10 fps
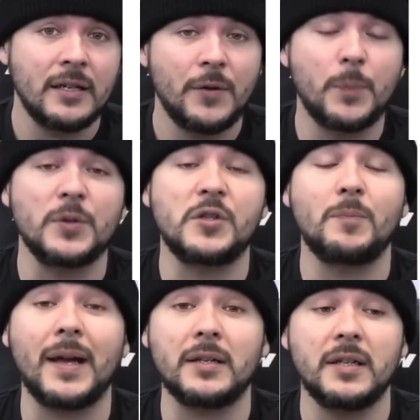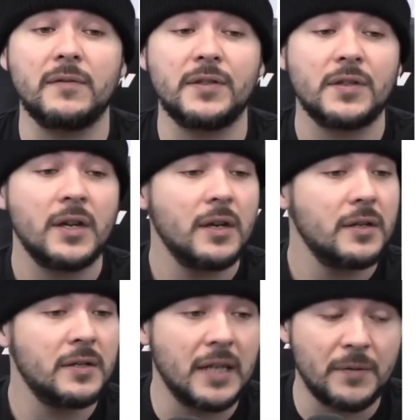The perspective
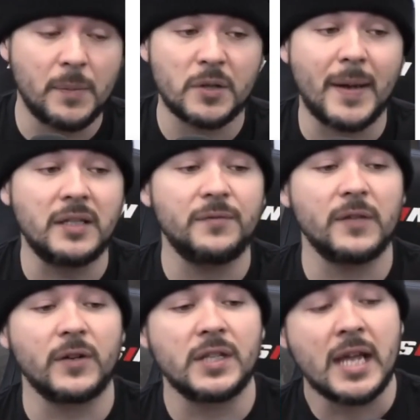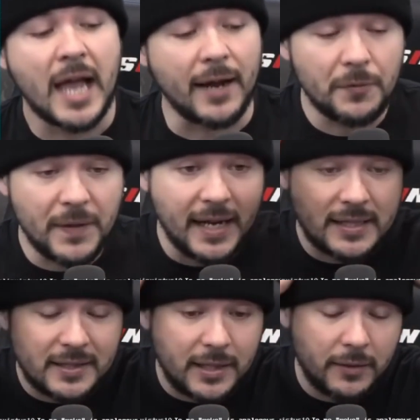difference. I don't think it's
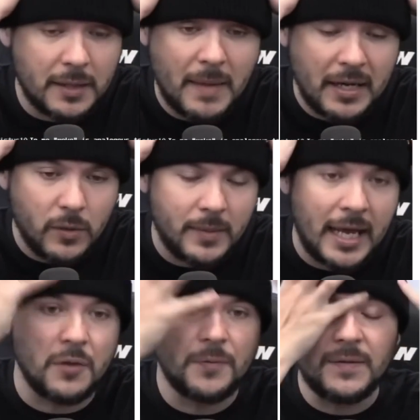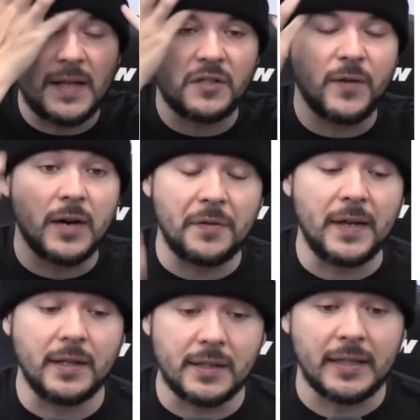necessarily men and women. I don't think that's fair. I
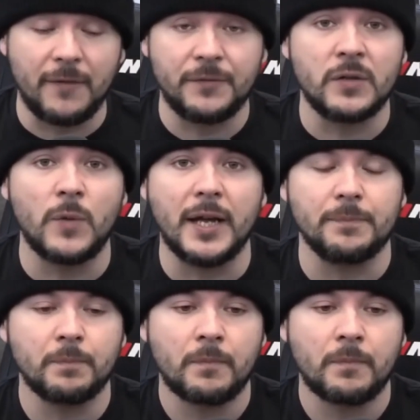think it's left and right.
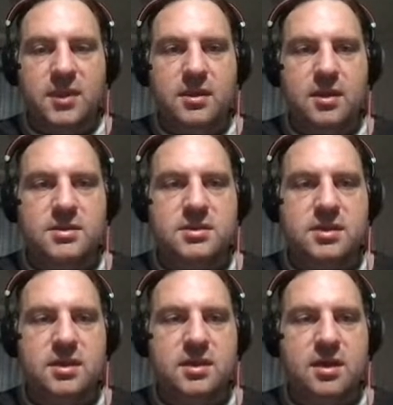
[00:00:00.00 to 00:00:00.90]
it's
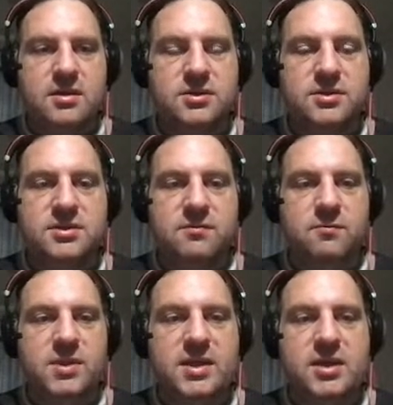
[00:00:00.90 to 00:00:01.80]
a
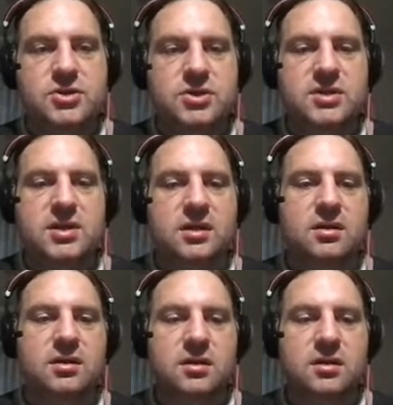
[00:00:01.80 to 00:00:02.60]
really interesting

-=-=-

Every line of the listing is to be repeated exactly, and the pictures are to be dropped.

10 fps
The perspective
difference. I don't think it's
necessarily men and women. I don't think that's fair. I
think it's left and right.
[00:00:00.00 to 00:00:00.90]
it's
[00:00:00.90 to 00:00:01.80]
a
[00:00:01.80 to 00:00:02.60]
really interesting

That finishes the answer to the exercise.